Stored data entries
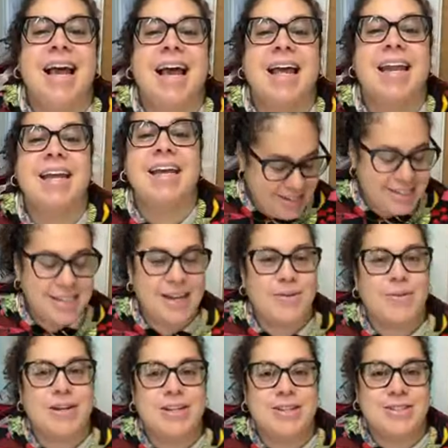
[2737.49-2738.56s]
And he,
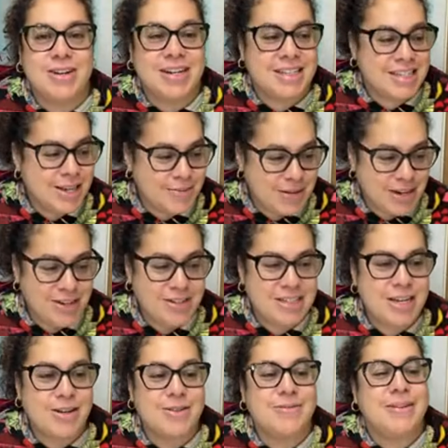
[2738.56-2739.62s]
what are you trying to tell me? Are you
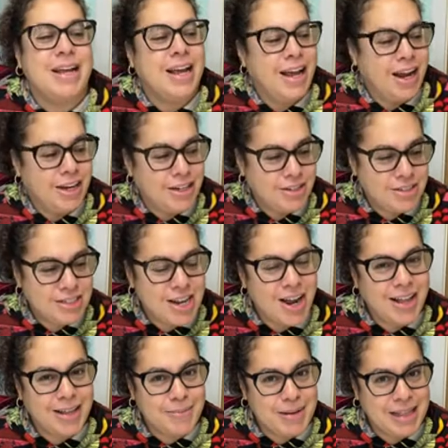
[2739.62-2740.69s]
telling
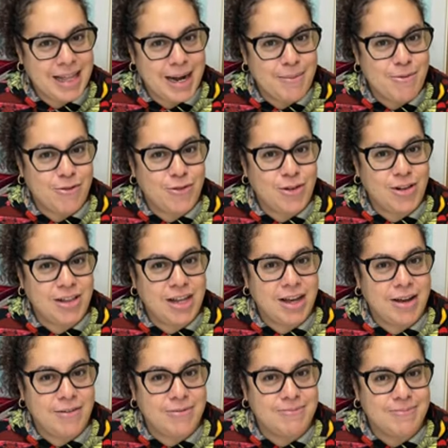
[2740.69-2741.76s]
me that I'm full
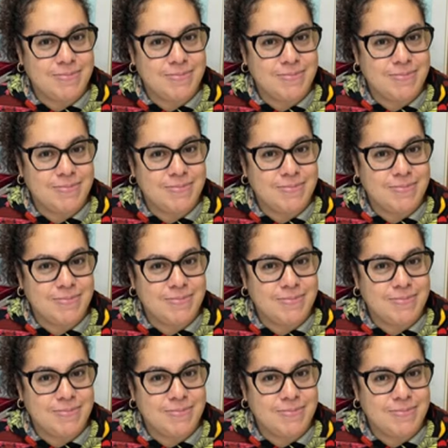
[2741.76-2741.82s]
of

What you are asked to do –
Repeat exactly the lines in the entries from the one containing "[2738.56-2739.62s]" to the final line, inclusive, and nothing beyond them; skip pictures.

Problem solution –
[2738.56-2739.62s]
what are you trying to tell me? Are you
[2739.62-2740.69s]
telling
[2740.69-2741.76s]
me that I'm full
[2741.76-2741.82s]
of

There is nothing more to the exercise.